I thought I heard someone say adding dish detergent to mud can be harmful when sanding. Anyone ever hear this?


----------



## Inner10 (Mar 12, 2009)

It stings your eyes a little more.


----------



## intjonmiller (Jan 8, 2014)

Precisely. I've seen guys really overdo it. It doesn't take much. I have considered using baby shampoo instead. Haven't looked into it but I think it has the glycerin which is the point of adding soap. Locally the only way I've been able to find straight glycerin is in enema form, and I refuse to bring that to a job site.


----------



## TNTRenovate (Aug 19, 2010)

Never heard that it could be harmful.


----------



## Big Shoe (Jun 16, 2008)

Like Inner said.........Burns your eyes.


----------



## mike d. (Dec 2, 2009)

I hope it doesn't cause respiratory problems


----------



## TNTRenovate (Aug 19, 2010)

mike d. said:


> I hope it doesn't cause respiratory problems


You should be wearing a respirator or at the very least a fine particle mask.


----------



## Inner10 (Mar 12, 2009)

intjonmiller said:


> Precisely. I've seen guys really overdo it. It doesn't take much. I have considered using baby shampoo instead. Haven't looked into it but I think it has the glycerin which is the point of adding soap. Locally the only way I've been able to find straight glycerin is in enema form, and I refuse to bring that to a job site.


You can bring it in the bag, you don't have to inject it first....unless you just don't want to waste it....


----------



## ToolNut (Aug 9, 2012)

Good Lord if it's burning your eyes what kind and how much are you putting in? One small squeeze is all you need. Have been using it for many years with no problems.


----------



## intjonmiller (Jan 8, 2014)

Inner10 said:


> You can bring it in the bag, you don't have to inject it first....unless you just don't want to waste it....


That's funny. I was actually looking for it for a photo shoot (I used to have a photo studio) with a bodybuilder. A mixture of half water half glycerin, misted onto a body or beverage can/bottle or fresh produce or whatever makes absolutely picture-perfect water droplets.
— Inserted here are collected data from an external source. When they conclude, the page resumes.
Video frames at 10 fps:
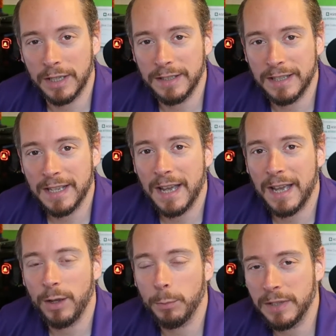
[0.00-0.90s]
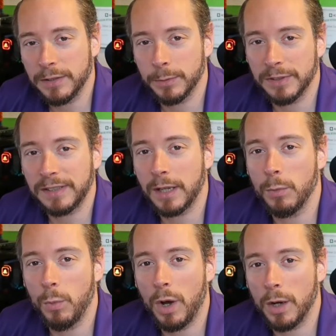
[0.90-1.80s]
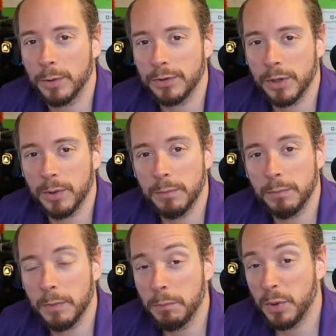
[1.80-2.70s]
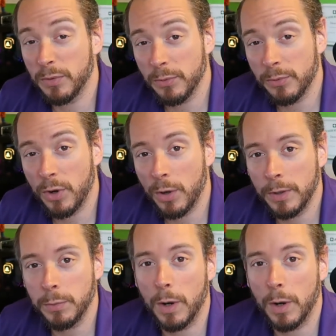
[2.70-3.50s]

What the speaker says: and then that helped me to understand what I was doing moving forward,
But all I could find was the enema. The guy was 60 something but he was being featured in a magazine for some lifetime achievement award in bodybuilding, so I decided for my own health to not show up with an enema. I emptied it into a spray bottle first.


----------



## Walraven (Jan 24, 2014)

Forgive my ignorance but what's the advantage of adding detergent to your finishing compound?


----------



## jlsconstruction (Apr 26, 2011)

I've never had a problem with it hurting my eyes


----------



## TNTRenovate (Aug 19, 2010)

Walraven said:


> Forgive my ignorance but what's the advantage of adding detergent to your finishing compound?


Makes it smooth and creamy. Like water, but with none if the drawbacks.


----------



## blacktop (Oct 28, 2012)

Adding 1 or 2 scoops of light weight to a bucket of all purpose can cut the pocs down . It will also help keep the scratches out of the onion skin coats. It's about the only thing I've found the L/W good for.


----------



## Pie (Apr 13, 2014)

intjonmiller said:


> Precisely. I've seen guys really overdo it. It doesn't take much. I have considered using baby shampoo instead. Haven't looked into it but I think it has the glycerin which is the point of adding soap. Locally the only way I've been able to find straight glycerin is in enema form, and I refuse to bring that to a job site.


That WOULD be hard to live down.:wallbash:


----------